Red Hat Directory Server update 8.2.3-2.el5dsrv and PR_Write Netscape Portable Runtime error -5961 (TCP connection reset by peer.)

Solution Verified - Updated -

Environment

  • Red Hat Enterprise Linux 5
  • Red Hat Directory Server 8, updated from 8.1 to 8.2
    redhat-ds-8.2.0-2.el5dsrv
    redhat-ds-base-8.2.5-1.el5dsrv
    

Issue

After an update of Red Hat Directory Server (RHDS) from 8.1 to 8.2, up to at least redhat-ds-base-8.2.5.1, the error logs like in file /var/log/dirsrv/slapd-ca1/errors may show occurences of the following entries:

[14/Jul/2011:18:00:24 -0400] - PR_Write(67) Netscape Portable Runtime error -5961 (TCP connection reset by peer.)

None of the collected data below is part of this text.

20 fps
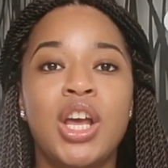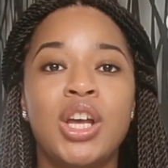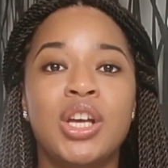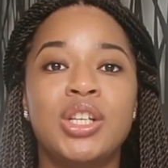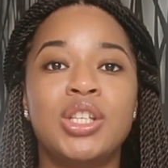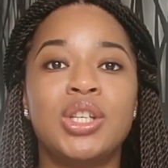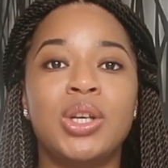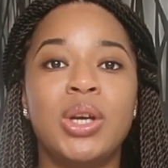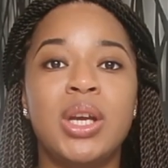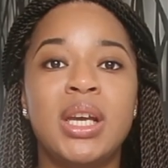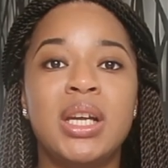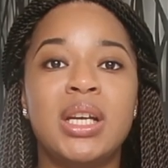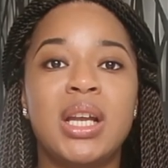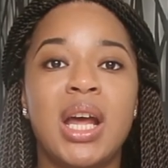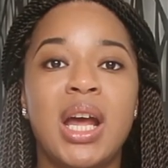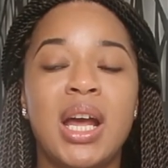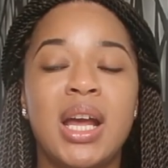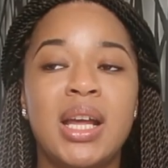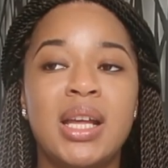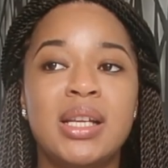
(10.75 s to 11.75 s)
So it
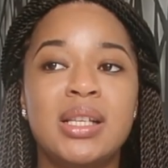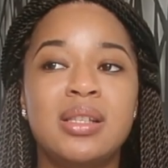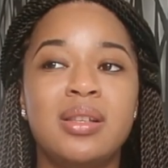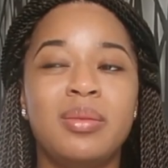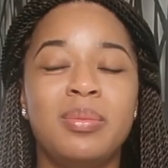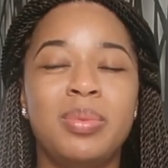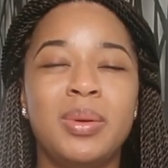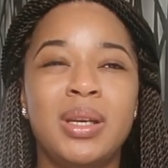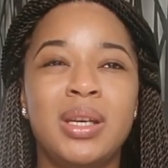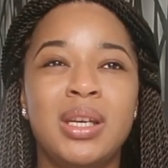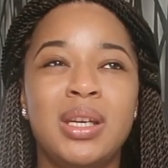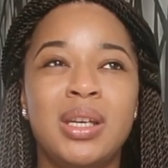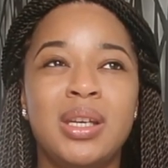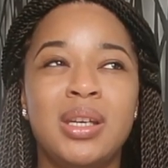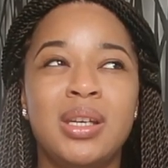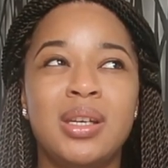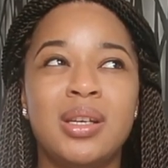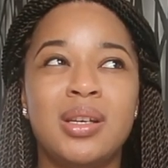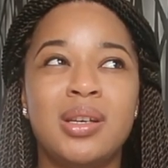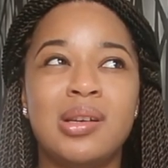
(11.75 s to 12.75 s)
has
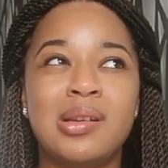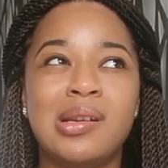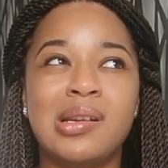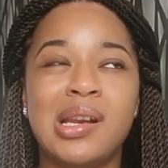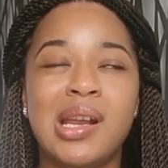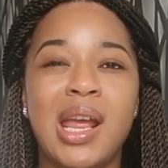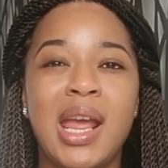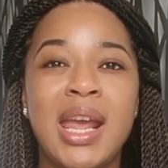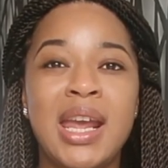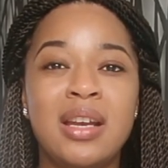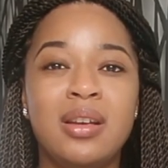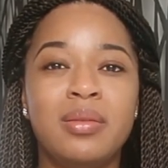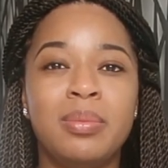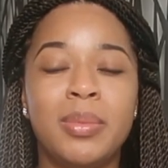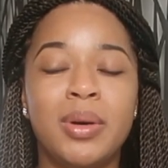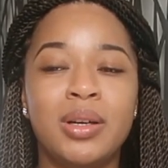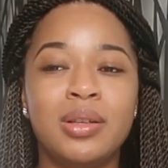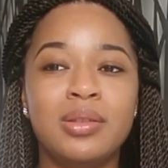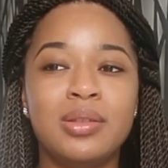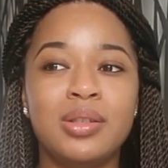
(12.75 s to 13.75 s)
been 8
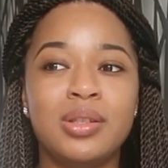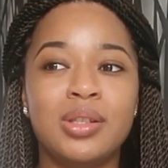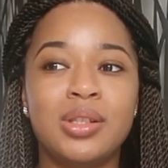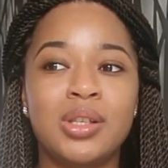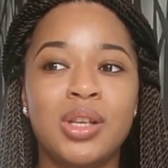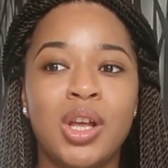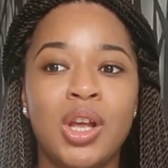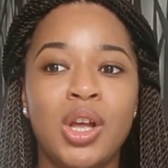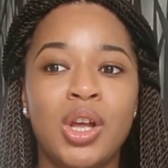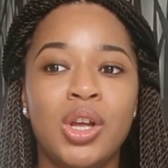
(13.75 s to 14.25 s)
months,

There are no indications that anything is broken nor any other problems, it just looks like the LDAP TCP connections are terminated early by one end.

Resolution

Those unexpected errors can be ignored.
A possible workaround is to use the logpipe script to exclude those messages that are filling up the log.
The is a fix upstream for 389_1.2.9.
The final fix is expected to be in RHDS 9.0 later in 2011.

Root Cause

Those NSPR errors at the network level happens because the ns-slapd instances may try to answer an UNBIND request as the other end just closes that TCP connection.
A function recently started to log more events than necessary for the NSPR call to PR_Write.
This is not an error, nor really a big problem for the function of the LDAP services, but the ns-slapd instances should not log those.
Although this may fill the logs more than usual, and make other troubleshooting more difficult, the NSPR write messages and code 5961 can be ignored in this case, they are just some noise.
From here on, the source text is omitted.